Blue Cross Blue Shield Accused of Charging Employers Hidden Fees
Blue Cross Blue Shield of Michigan (BSBSM) has been sued more than 30 times this month. The company is under attack by employers who claim the insurer took unauthorized fees from their health plans. The lawsuits were filed specifically between August 9th and August 11th in Michigan’s federal court.
The employers have accused BSBSM of charging hidden fees to their health plan assets as a way to improve the company’s financial position without hurting its relationship with its customers.
Since the 2014 appeals court decision that held Blue Cross liable for such conduct under the Employer Retirement Income Security Act (ERISA) and forced the insurer to pay $6 million, more than 200 similar cases have been filed against the company. Michigan based law firms Varnum LLP and Michigan Health Lawyers are leading the cause.
Aaron Phelps, a partner with Varnum LLP based in Grand Rapids, said his firm will “continue to recover the fraudulent overcharges into the future,” adding that Blue Cross’s conduct has affected “hundreds, if not thousands, of businesses” and many of the recent claims are identical to the ones for the company was held responsible three years ago.
The list of employers seeking legal action is diverse and includes those in the auto industry, as well as hospitals, colleges, and companies in the plastics industry.
The underhanded business tactics Blue Cross has been accused of dates back at least to the 1980s, according to court documents. When surcharges imposed by the insurer proved to be unpopular amongst consumers and caused the company to lose customers in the late 1980s, BCBS replaced the disclosed fees in 1993 with hidden markups no longer visible to customers. In allowing lawsuits to proceed many years after the fees were issued, the Sixth Circuit ruled the concealment warranted extending the relevant statute of limitations.

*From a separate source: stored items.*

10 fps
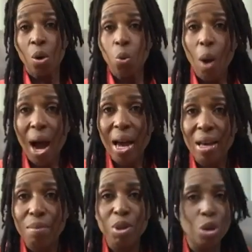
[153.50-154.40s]
Why?
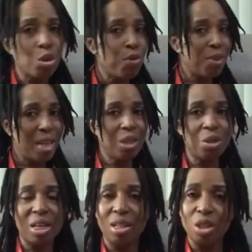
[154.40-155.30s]
Because we forget to
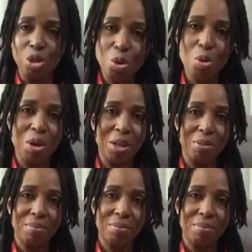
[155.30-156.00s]
tell the story.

This recent slew of lawsuits has occurred primarily in response to a deadline identified by a district court after Phelps’ filing. That court held that lawsuits based on such allegations would be timely “until at least” Aug. 12th.
In one such lawsuit, filed by Williams Chevrolet, Inc., represented by Phelps, the reasoning behind the filing reads as such, citing the 2014 judgment and BCBSM’s violation of ERISA as grounds to seek relief: “Williams entrusted BCBSM to administer its self-insured employee benefit Plan. Pursuant to their contract, Williams sent large sums of money to BCBSM, which BCBSM was supposed to use to pay employee health care claims. Williams recently learned that, contrary to their contract and numerous specific claims reports, BCBSM also skimmed additional administrative fees…to pay claims. BCBSM’s misappropriation of Plan assets is a clear violation of the Employee Retirement Income Security Act (ERISA) of 1974…BCBSM’s scheme has already been adjudicated by the United States Court of Appeals for the Sixth Circuit as fraudulent and unlawful. Plaintiffs bring this suit to recover the misappropriated funds and obtain all other relief to which they are entitled.”
More lawsuits are likely to be identified as litigation against the insurer continues.